→ Problem to work on: Give the number of lines in the records that include the word "frames", and nothing besides.

+ + +

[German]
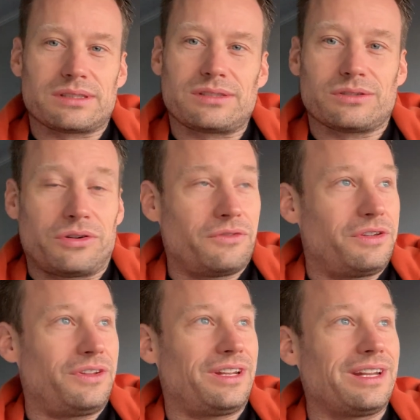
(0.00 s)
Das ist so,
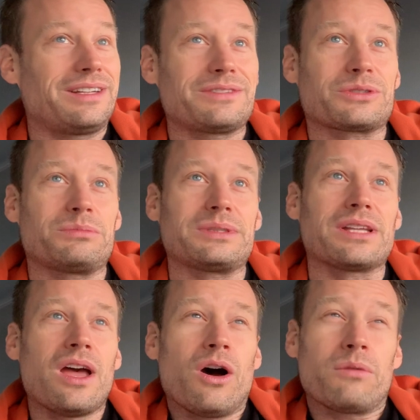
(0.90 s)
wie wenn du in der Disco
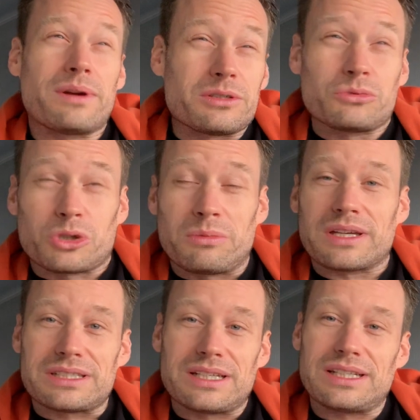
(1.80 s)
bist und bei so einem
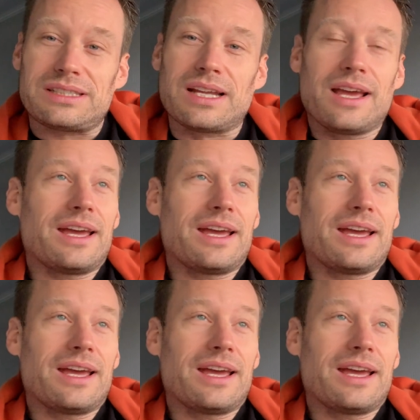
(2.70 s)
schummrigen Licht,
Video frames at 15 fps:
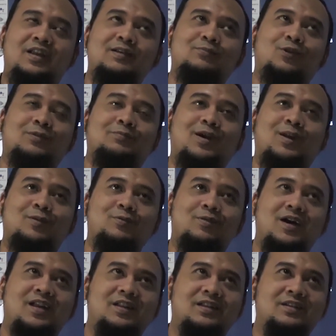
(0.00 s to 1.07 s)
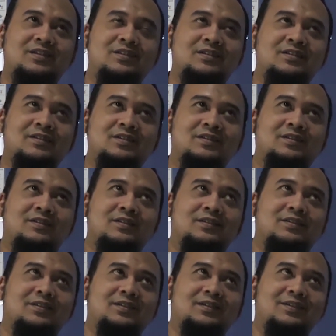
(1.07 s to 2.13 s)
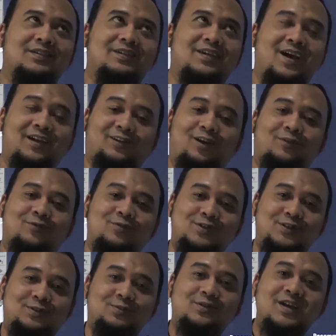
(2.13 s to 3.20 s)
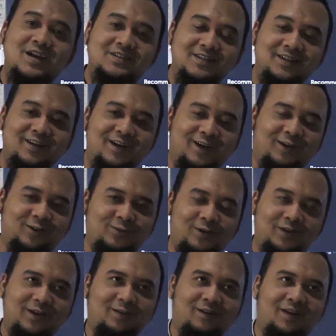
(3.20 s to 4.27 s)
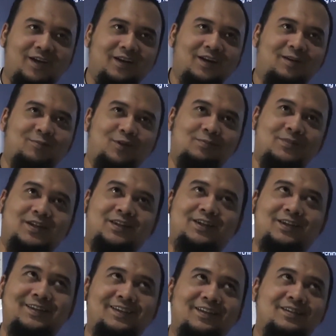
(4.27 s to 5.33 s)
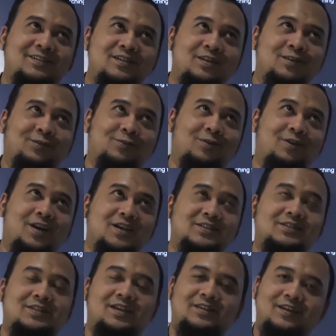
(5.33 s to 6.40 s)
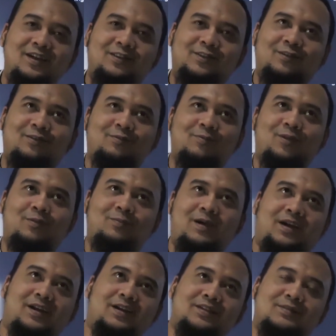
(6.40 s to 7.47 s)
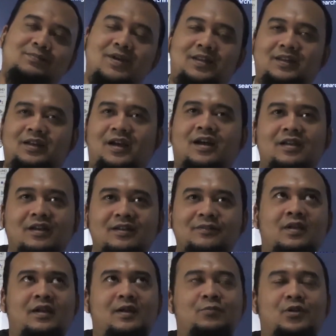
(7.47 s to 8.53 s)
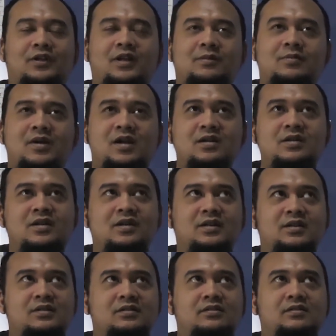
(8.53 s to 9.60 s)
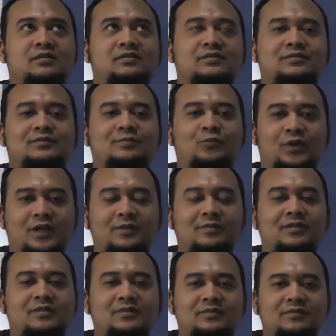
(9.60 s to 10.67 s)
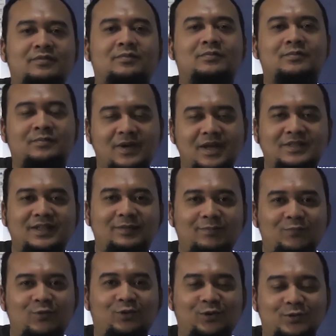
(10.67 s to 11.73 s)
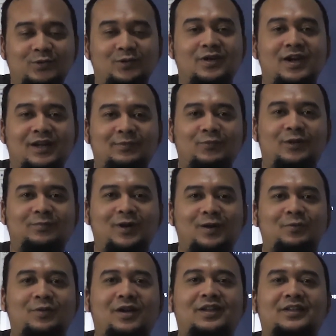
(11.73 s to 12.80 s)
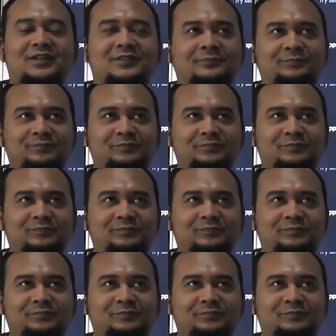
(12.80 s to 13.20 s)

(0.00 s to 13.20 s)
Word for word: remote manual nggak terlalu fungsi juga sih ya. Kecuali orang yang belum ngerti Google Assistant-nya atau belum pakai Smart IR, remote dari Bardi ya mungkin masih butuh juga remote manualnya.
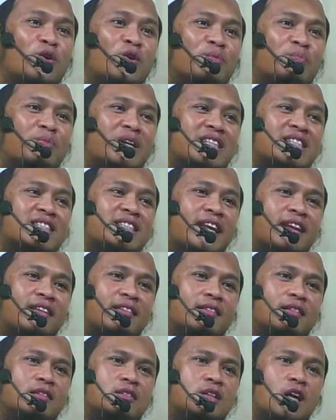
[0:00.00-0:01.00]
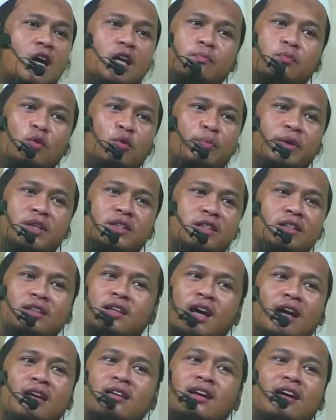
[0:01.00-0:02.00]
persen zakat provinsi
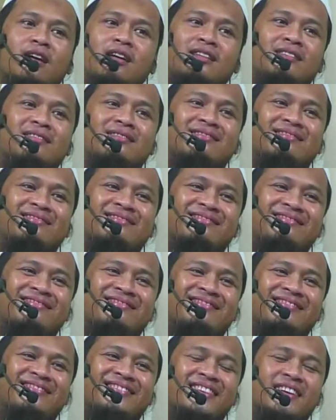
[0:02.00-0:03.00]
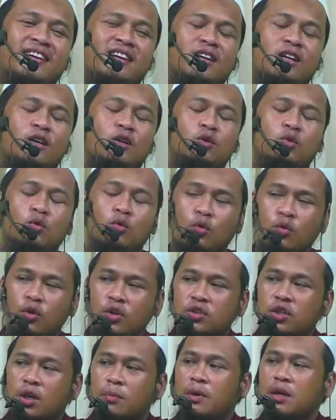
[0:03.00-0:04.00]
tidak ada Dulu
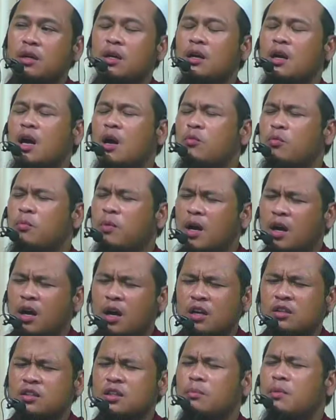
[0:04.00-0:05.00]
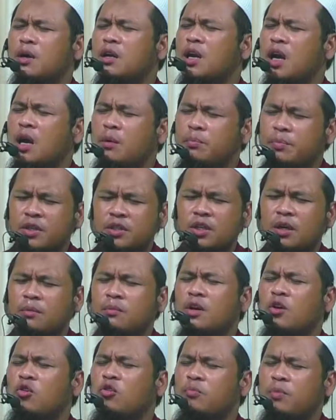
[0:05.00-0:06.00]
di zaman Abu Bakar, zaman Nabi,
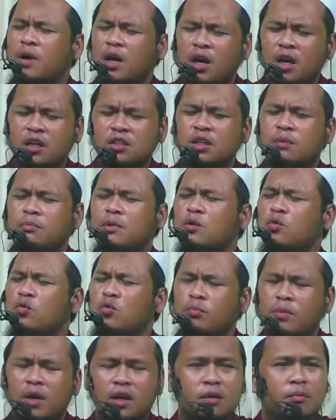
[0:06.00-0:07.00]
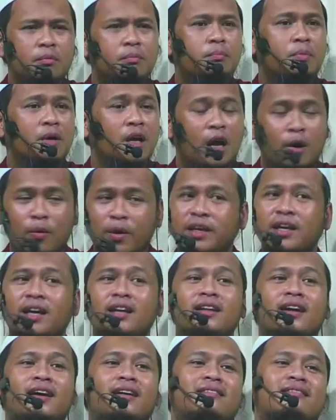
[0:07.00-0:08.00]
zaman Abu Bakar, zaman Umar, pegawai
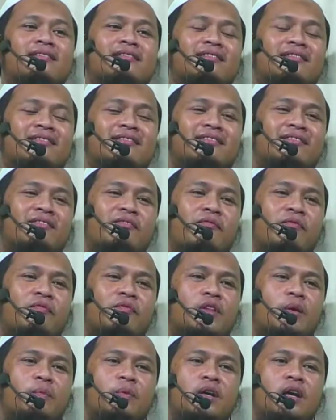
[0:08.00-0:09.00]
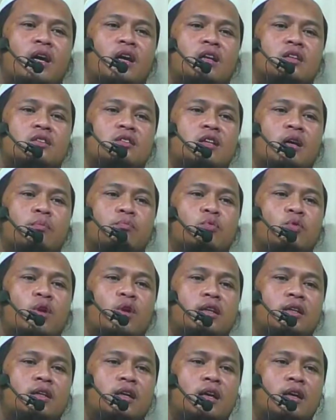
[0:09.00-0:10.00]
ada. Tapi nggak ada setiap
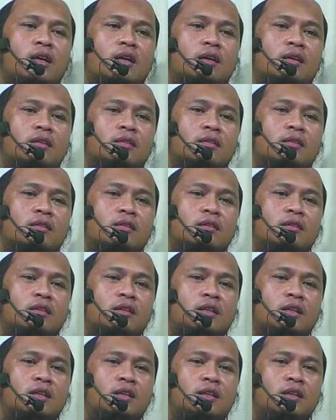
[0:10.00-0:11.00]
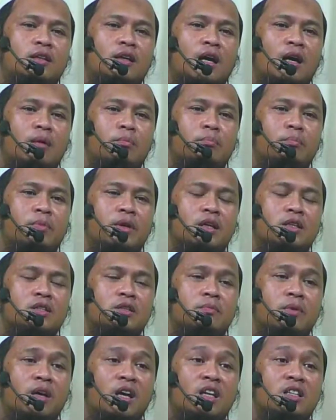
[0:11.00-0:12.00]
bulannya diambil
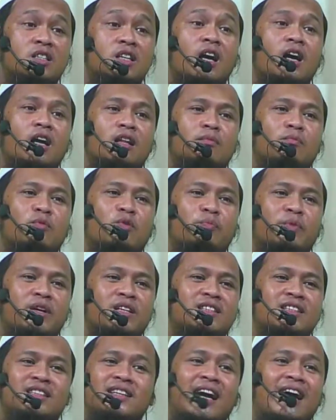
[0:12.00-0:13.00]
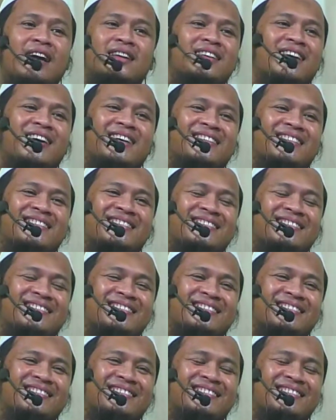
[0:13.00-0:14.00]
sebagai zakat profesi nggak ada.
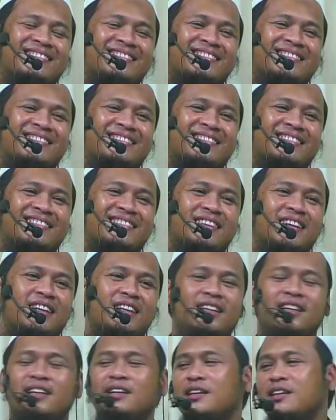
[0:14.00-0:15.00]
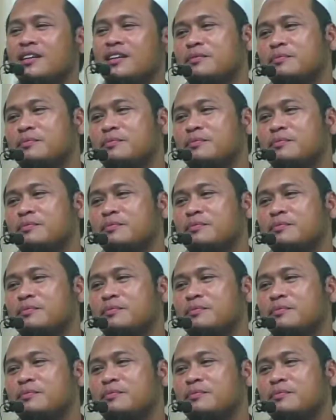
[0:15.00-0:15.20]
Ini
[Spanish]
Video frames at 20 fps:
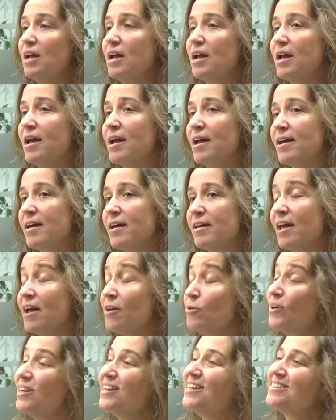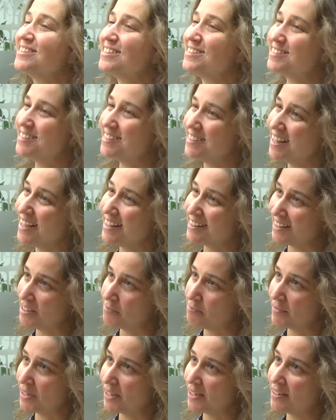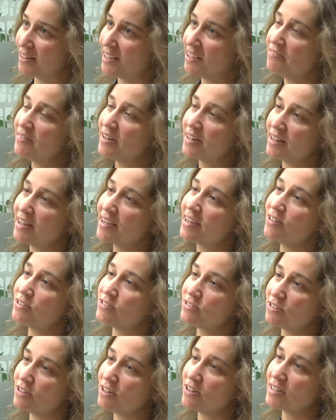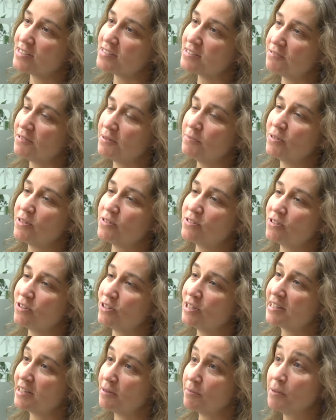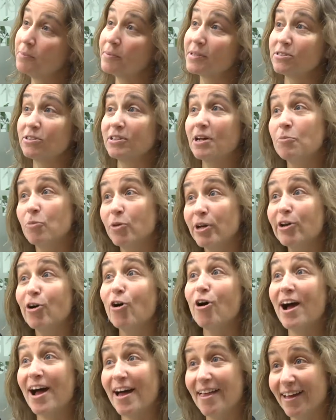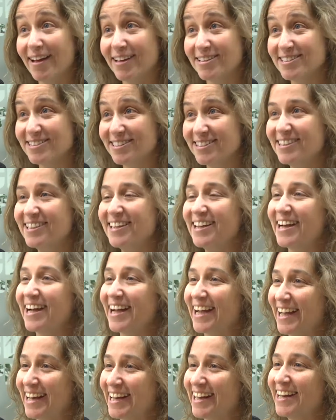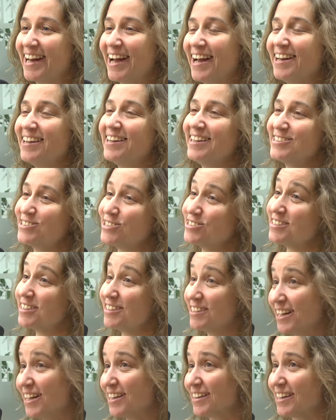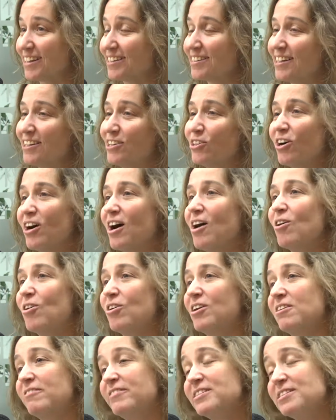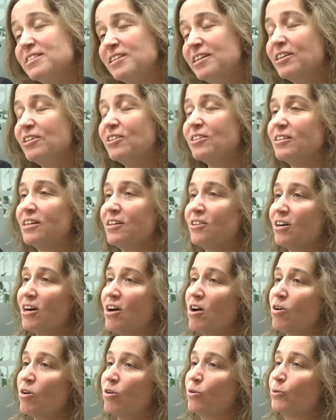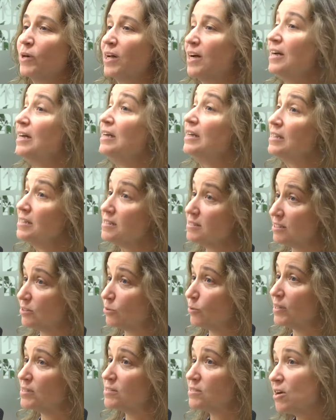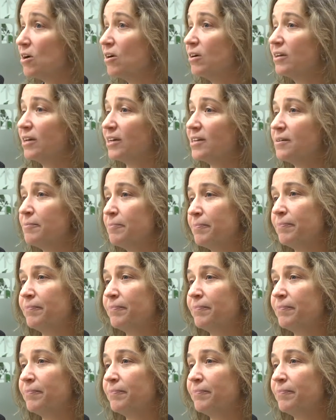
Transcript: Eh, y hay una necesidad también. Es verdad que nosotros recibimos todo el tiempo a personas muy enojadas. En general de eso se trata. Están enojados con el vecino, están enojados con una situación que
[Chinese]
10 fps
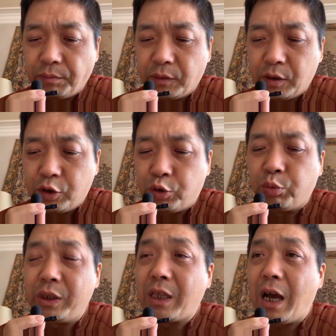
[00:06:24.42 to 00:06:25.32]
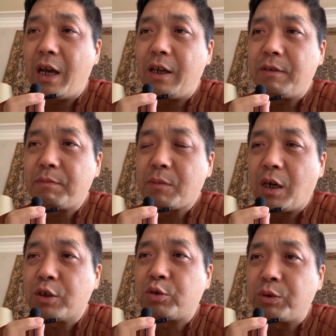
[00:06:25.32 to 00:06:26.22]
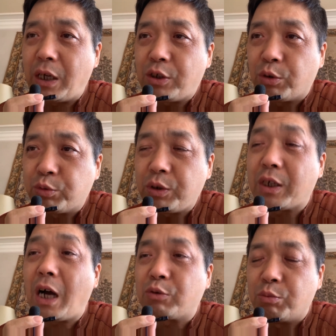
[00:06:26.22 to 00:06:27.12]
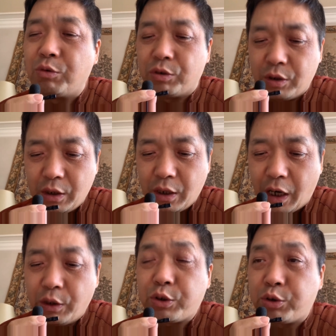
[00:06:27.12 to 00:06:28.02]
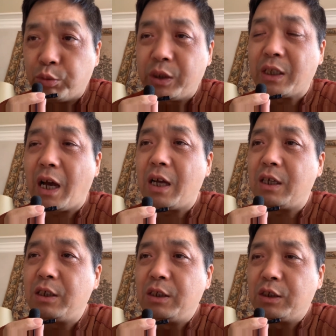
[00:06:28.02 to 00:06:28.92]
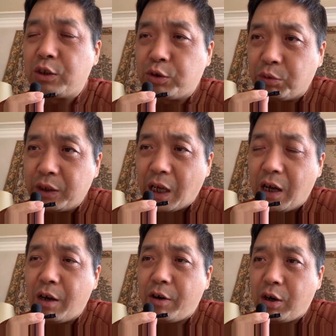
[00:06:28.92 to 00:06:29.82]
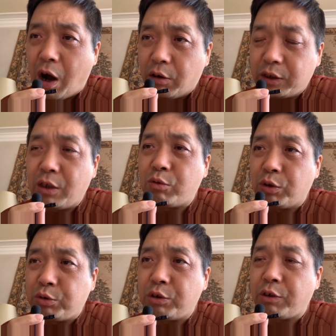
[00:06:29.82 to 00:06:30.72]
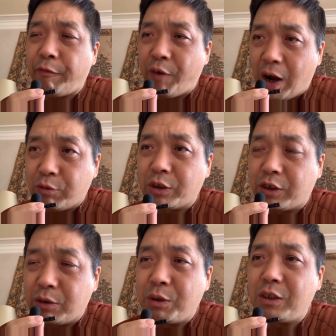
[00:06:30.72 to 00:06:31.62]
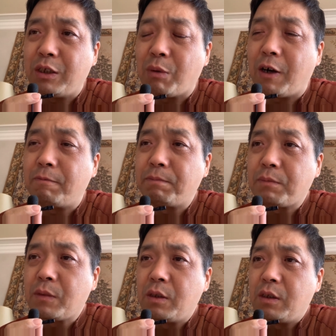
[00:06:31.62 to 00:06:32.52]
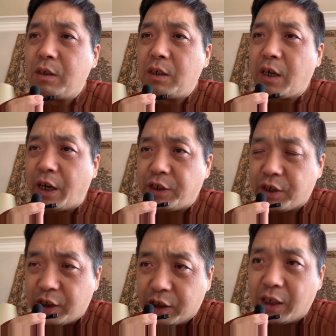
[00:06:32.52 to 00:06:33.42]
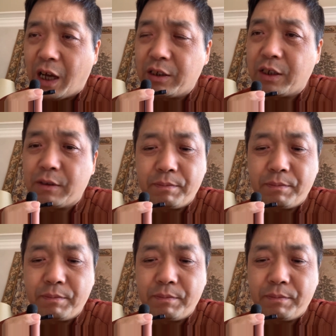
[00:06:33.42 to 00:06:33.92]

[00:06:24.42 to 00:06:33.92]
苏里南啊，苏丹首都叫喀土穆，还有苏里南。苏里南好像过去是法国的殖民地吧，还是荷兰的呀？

+ + +

→ Output for this task: 2